Strategic Responses: What Businesses Must Do Now

The window for protective action is narrow. Businesses with operations, contracts, or supply chains in or through the Gulf should treat the following as immediate priorities.

First, audit your contract portfolio. Identify every agreement with counterparties and locate force majeure clauses, notice provisions, and related risk-allocation mechanisms. Understand whether your governing law is English, UAE, Qatari, Kuwaiti, or another jurisdiction, and what that means for your entitlements.

Second, issue notices promptly. If performance has been affected, do not wait. Most force majeure clauses impose strict notice periods, typically 14 to 28 days from the occurrence of the triggering event. Failure to notify in time can extinguish an otherwise valid claim. Notices should be detailed, specific, and tied to causal chains connecting the conflict to the performance failure.

Third, document everything. The evidential burden in force majeure disputes falls on the party seeking relief. Record all disruptions in real time: delayed deliveries, cost escalations, personnel movement restrictions, insurance changes, and supplier notifications. This contemporaneous record will be essential in any subsequent dispute.

Fourth, mitigate actively and visibly. Force majeure does not relieve a party of the obligation to take reasonable steps to minimise the impact of the triggering event. Identify alternative supply routes, substitute suppliers, and other mitigation measures. Document what has been explored and why alternatives are unavailable or impractical.

Fifth, review your insurance coverage. Engage brokers immediately to clarify which war-risk coverage remains in force, at what premium, and for what period. Consider whether specialist political risk insurance is appropriate for your exposure profile.

Sixth, engage counterparties commercially.
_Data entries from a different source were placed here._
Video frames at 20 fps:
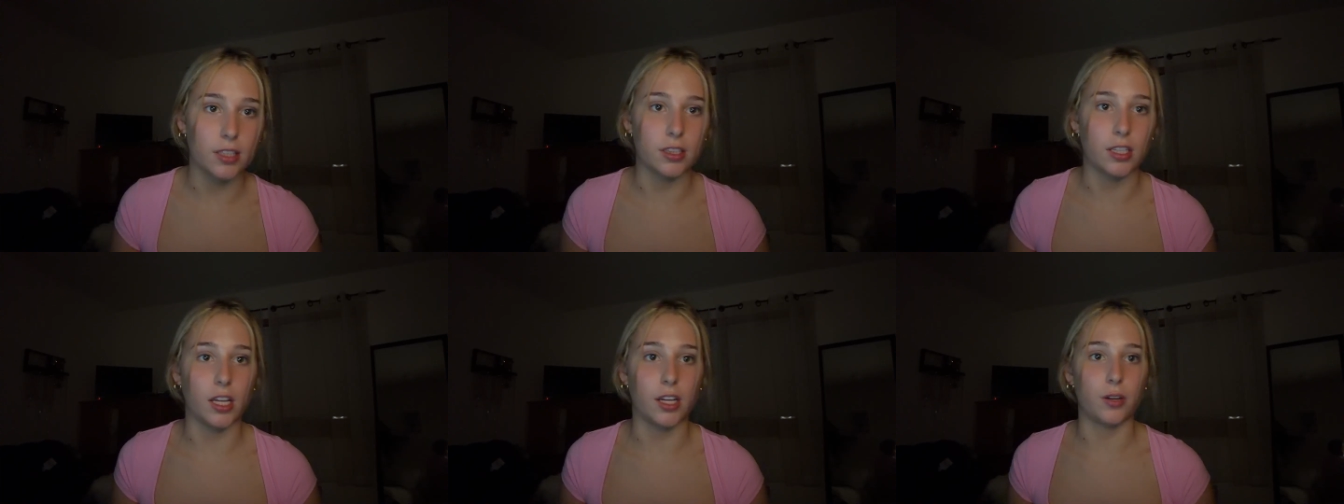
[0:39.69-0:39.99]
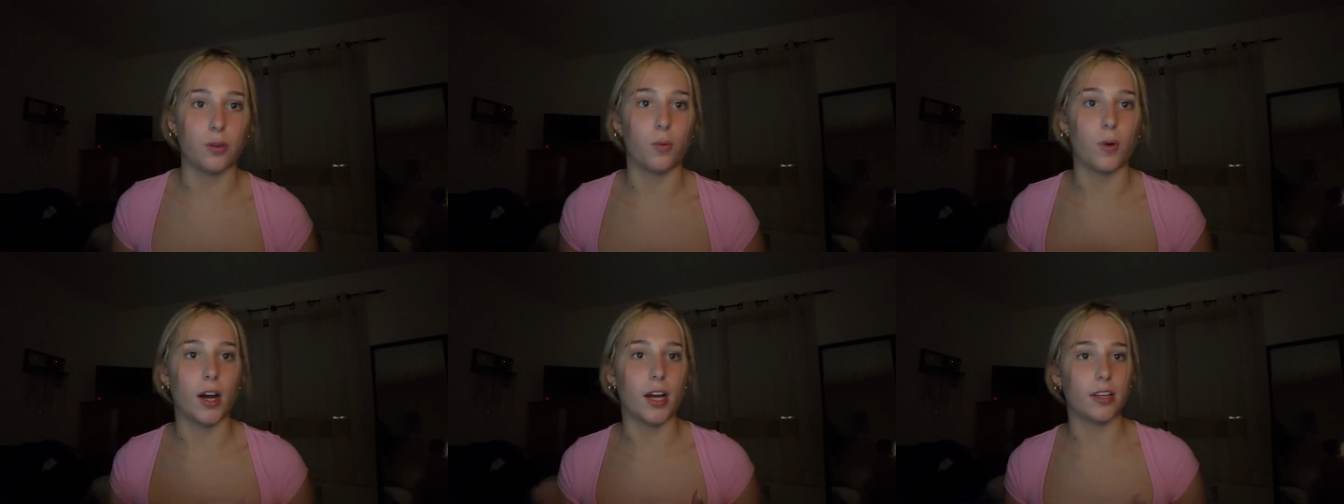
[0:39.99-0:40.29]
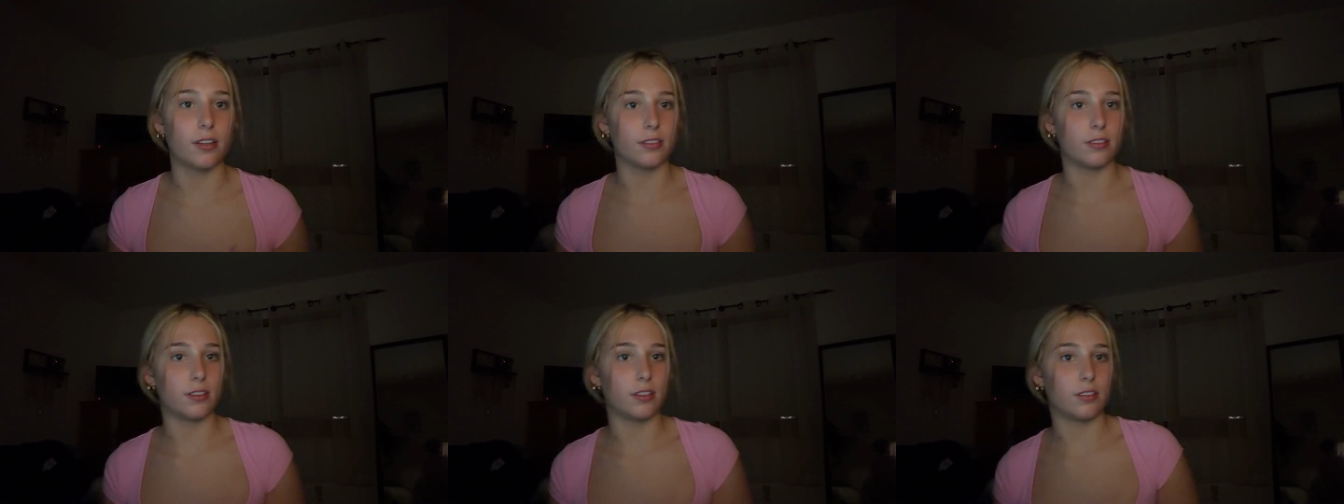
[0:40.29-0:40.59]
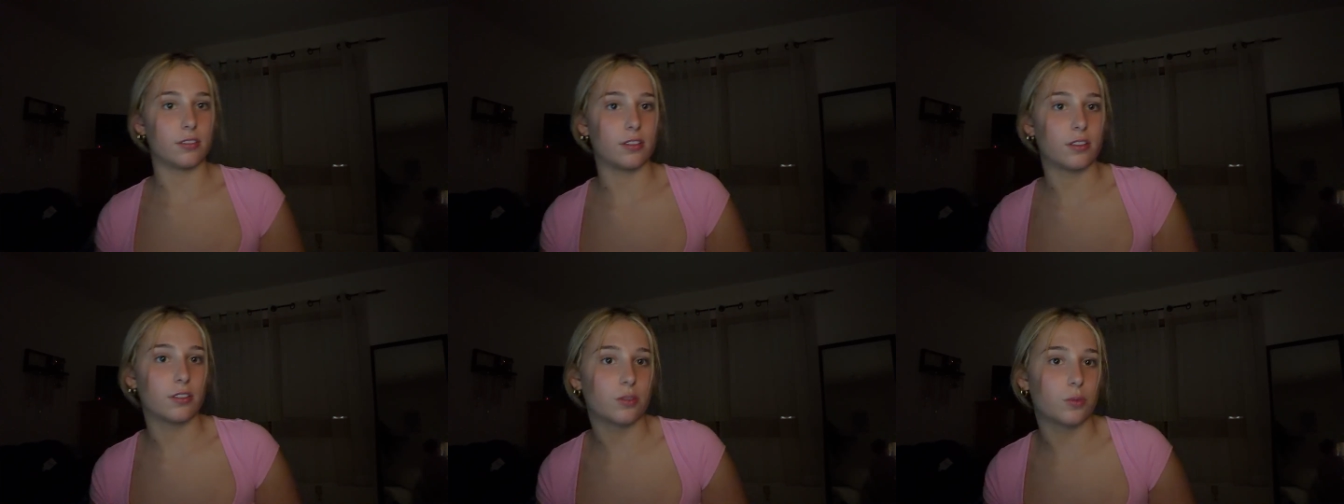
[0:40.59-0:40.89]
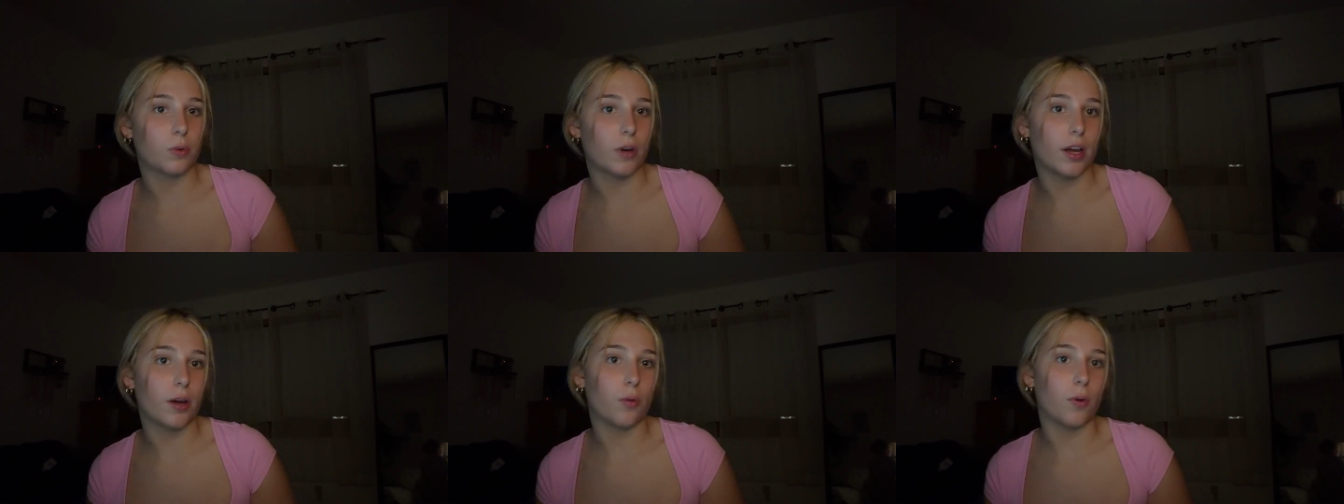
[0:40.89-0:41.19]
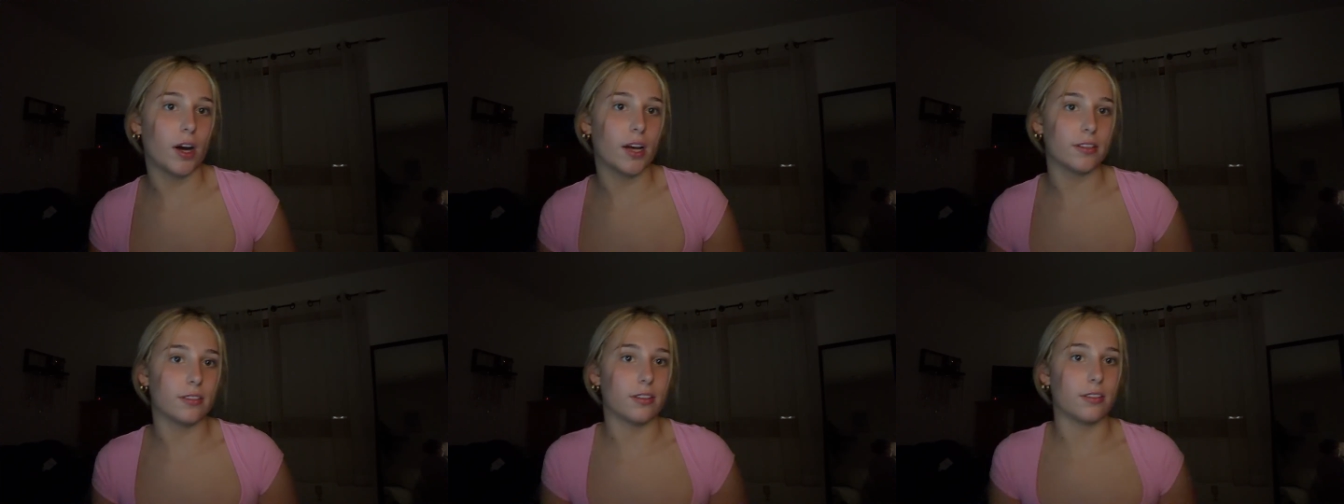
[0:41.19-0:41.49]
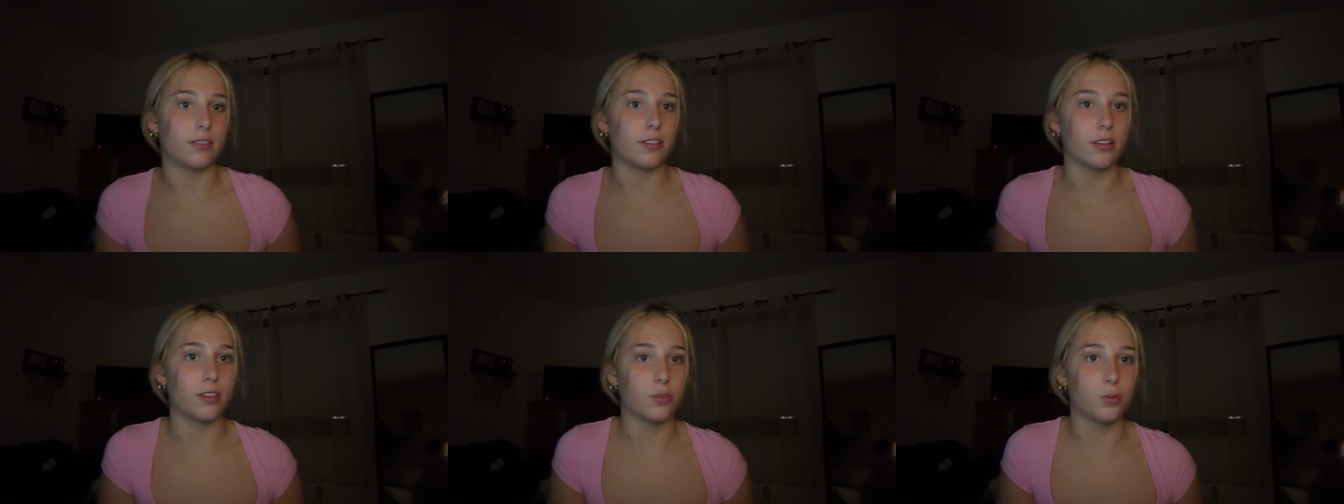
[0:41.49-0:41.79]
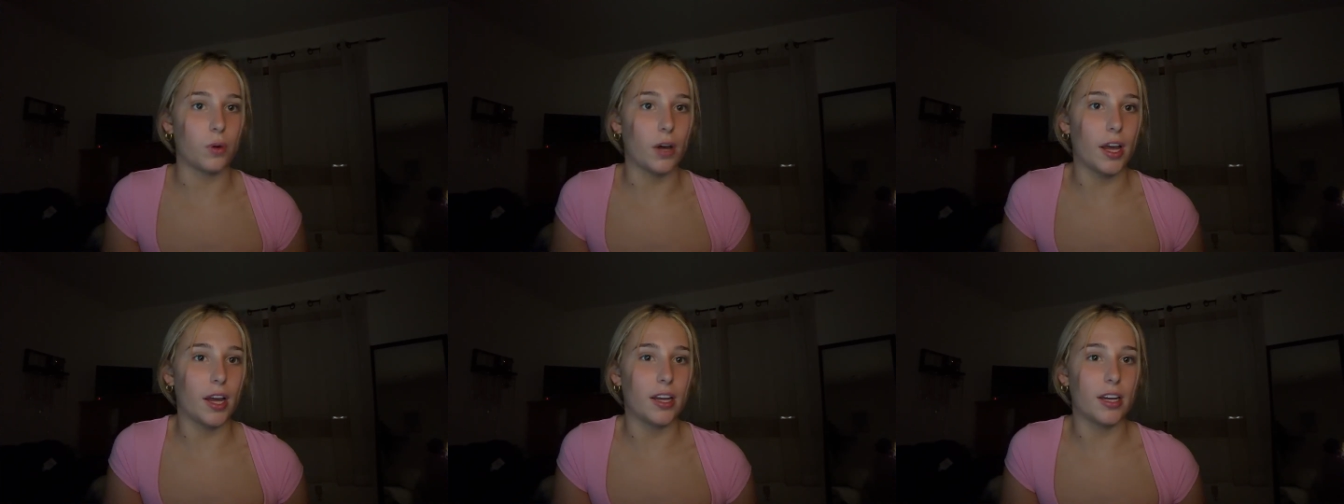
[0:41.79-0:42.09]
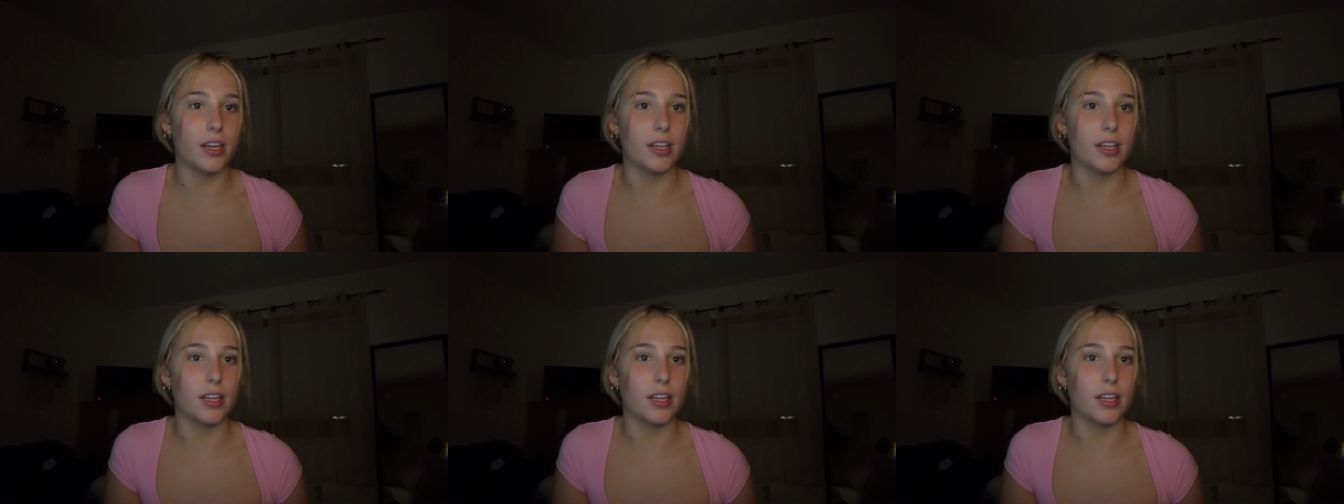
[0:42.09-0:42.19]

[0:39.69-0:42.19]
like why is this way, why is this way?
In many cases, commercial negotiation, extensions of time, cost-sharing arrangements, and scope adjustments will produce better outcomes than formal legal notices.

Early dialogue is generally preferable to an entrenched dispute. Seventh, seek specialist legal advice. The interaction between force majeure, hardship doctrines, war-risk provisions, insurance policies, and dispute resolution mechanisms is complex. Businesses need advisers with specific knowledge of GCC law, international construction contracts, and dispute resolution in the region.

The Longer View: Rethinking Risk in Gulf Megaprojects

The current crisis will pass; however, future contracts in the region should be drafted with greater care around force majeure provisions: definitions should be precise and comprehensive; notice periods should be realistic; hardship and exceptional circumstances provisions should be considered where applicable law permits; and the interplay with insurance, dispute resolution, and termination rights should be explicitly addressed.

More broadly, businesses operating in the Gulf should build resilience into their operating models: diversified supply chains, financial buffers for cost escalation, genuine political risk insurance programmes, and legal advisory relationships capable of rapid response. Force majeure has demonstrated that it can shift in a matter of days from a theoretical provision to an operational crisis. The businesses that navigate the current disruption best will be those that treated this possibility as real before events forced the issue.

This article is provided for informational purposes and does not constitute legal advice.